A Simple Bash Backup Script
Image: CC BY 4.0 by cybrkyd


Many Linux users tend to backup their entire /home directory. I am of the view that I only need to backup essential files. My thinking is: if I lose everything, which files can I not live without?

Identifying essential files which can be restored quickly is the purpose here. This enables a return to a production-ready state as efficiently as possible. I prefer to use a Bash script rather than rely on a backup application to save my important files. The script can then be set to run at pre-determined times via Cron.

Bash backup script example

The first thing is to remove old backups. In my case, any backups older than 60-days can be deleted.

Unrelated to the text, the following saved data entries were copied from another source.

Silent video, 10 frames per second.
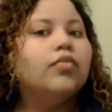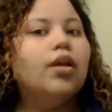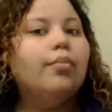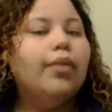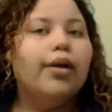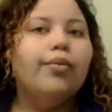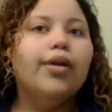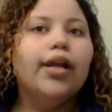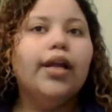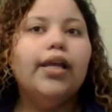back where
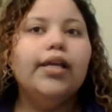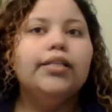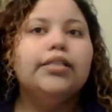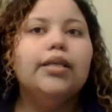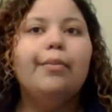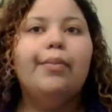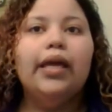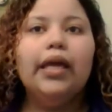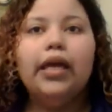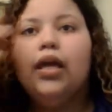they need to
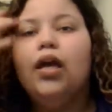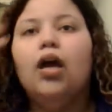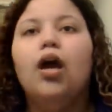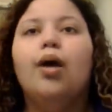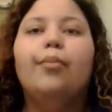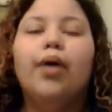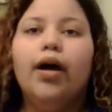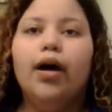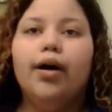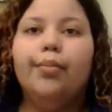be. But
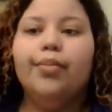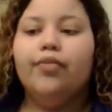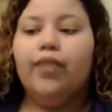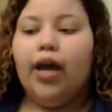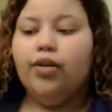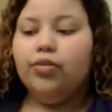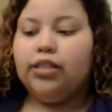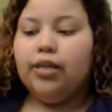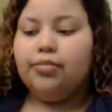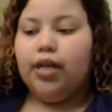the final
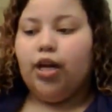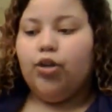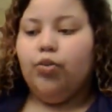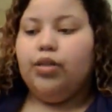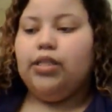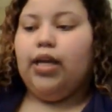set that I do once I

cd /media/cybrkyd/x-drive/backup
find -type f -mtime +60 -exec rm -f {} \;

Next, create the empty backup working directory:

mkdir /media/cybrkyd/x-drive/backup/backup-archive

Backup all the essential files and directories using the cp command:

echo "backup Docs..."
  cp -a ~/Documents /media/cybrkyd/x-drive/backup/backup-archive
  cp -a ~/Work /media/cybrkyd/x-drive/backup/backup-archive
echo "backup Photos..."
  cp -a ~/Pictures /media/cybrkyd/x-drive/backup/backup-archive
echo "backup SSH & GPG..."
  cp -a ~/.ssh /media/cybrkyd/x-drive/backup/backup-archive
  cp -a ~/.gnupg /media/cybrkyd/x-drive/backup/backup-archive
  cp -a ~/.password-store /media/cybrkyd/x-drive/backup/backup-archive

My backups are tiny — less than 1GiB — so I add it to a tarball without compression.

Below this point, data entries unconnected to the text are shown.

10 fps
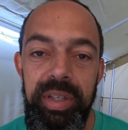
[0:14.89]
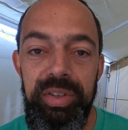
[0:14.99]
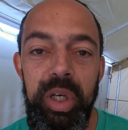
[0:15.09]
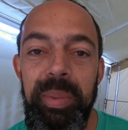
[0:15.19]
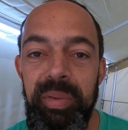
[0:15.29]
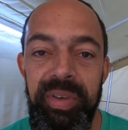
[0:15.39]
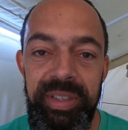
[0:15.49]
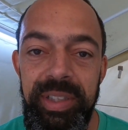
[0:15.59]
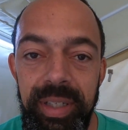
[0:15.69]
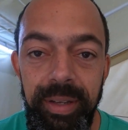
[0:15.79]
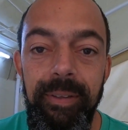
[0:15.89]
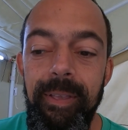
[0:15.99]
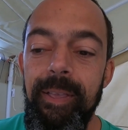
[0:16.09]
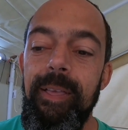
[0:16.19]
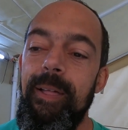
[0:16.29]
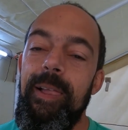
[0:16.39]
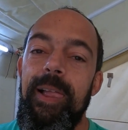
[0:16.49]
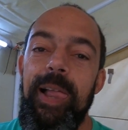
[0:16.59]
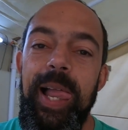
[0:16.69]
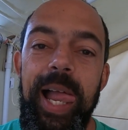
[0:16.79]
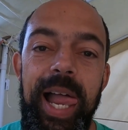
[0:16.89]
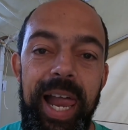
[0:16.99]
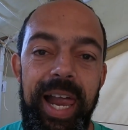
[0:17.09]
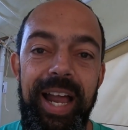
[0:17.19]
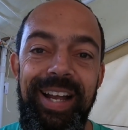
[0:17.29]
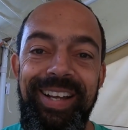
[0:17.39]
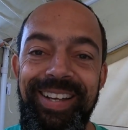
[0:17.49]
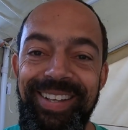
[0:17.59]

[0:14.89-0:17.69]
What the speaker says: and they told me to fix it. All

tar -cpf backup-archive.tar backup-archive/

Next, the tar is timestamped and the backup working directory is deleted:

mv backup-archive.tar `date '+%d-%b-%Y-%H%M'`.tar
rm -rf backup-archive/

Here is the full script:

#!/bin/sh

#remove backups older than 60 days
cd /media/cybrkyd/x-drive/backup
find -type f -mtime +60 -exec rm -f {} \;

mkdir /media/cybrkyd/x-drive/backup/backup-archive
echo "backup Docs..."
cp -a ~/Documents /media/cybrkyd/x-drive/backup/backup-archive
cp -a ~/Work /media/cybrkyd/x-drive/backup/backup-archive
echo "backup Photos..."
cp -a ~/Pictures /media/cybrkyd/x-drive/backup/backup-archive
echo "backup SSH & GPG..."
cp -a ~/.ssh /media/cybrkyd/x-drive/backup/backup-archive
cp -a ~/.gnupg /media/cybrkyd/x-drive/backup/backup-archive
cp -a ~/.password-store /media/cybrkyd/x-drive/backup/backup-archive
echo "Adding to tarball..."
tar cpf backup-archive.tar backup-archive/

mv backup-archive.tar `date '+%d-%b-%Y-%H%M'`.tar
rm -rf backup-archive/

echo "Done!"

That’s all there is to it. 30 seconds of piece of mind in less than 30 lines.

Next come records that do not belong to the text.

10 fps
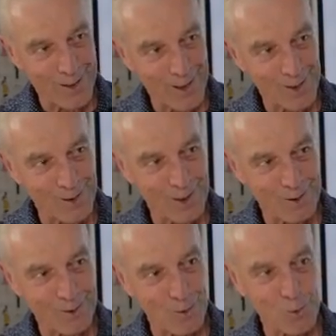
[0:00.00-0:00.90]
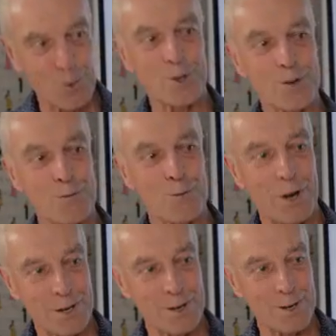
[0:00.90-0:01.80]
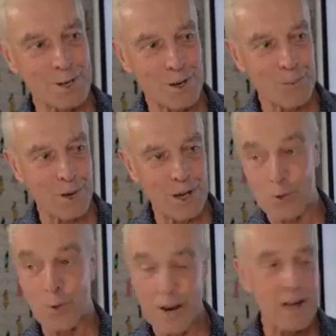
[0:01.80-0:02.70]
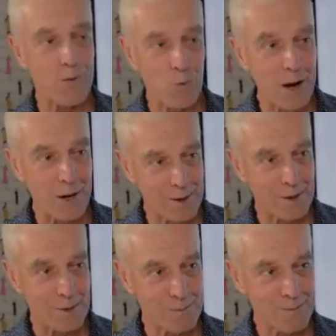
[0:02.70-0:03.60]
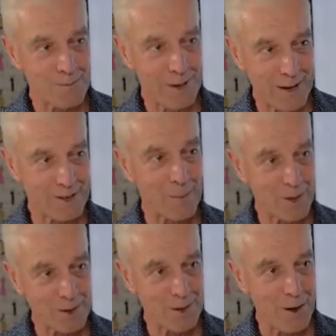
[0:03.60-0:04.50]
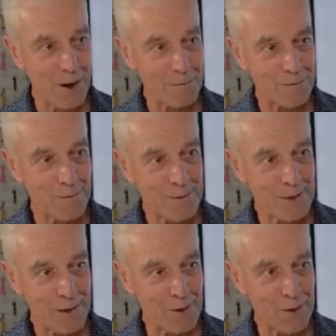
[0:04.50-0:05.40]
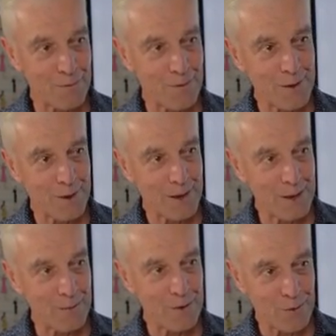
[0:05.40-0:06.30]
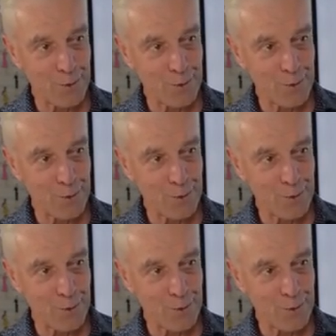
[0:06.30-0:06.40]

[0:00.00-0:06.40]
there's all sorts of questions that can be asked. We don't have a right to end somebody's life, even if the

Notice that my script writes to an external drive /media/cybrkyd/x-drive. It is good practice to have backups air-gapped somehow from their source. Saving backups on the same drive or even the same machine is asking for trouble.

Ideally, more than one copy of the same backup is recommended. For example, save a backup to an external, removable drive and have a second copy on a remote drive like Google Drive, Dropbox, etc. Of course, don’t dump unencrypted backups to the cloud! Encrypt them.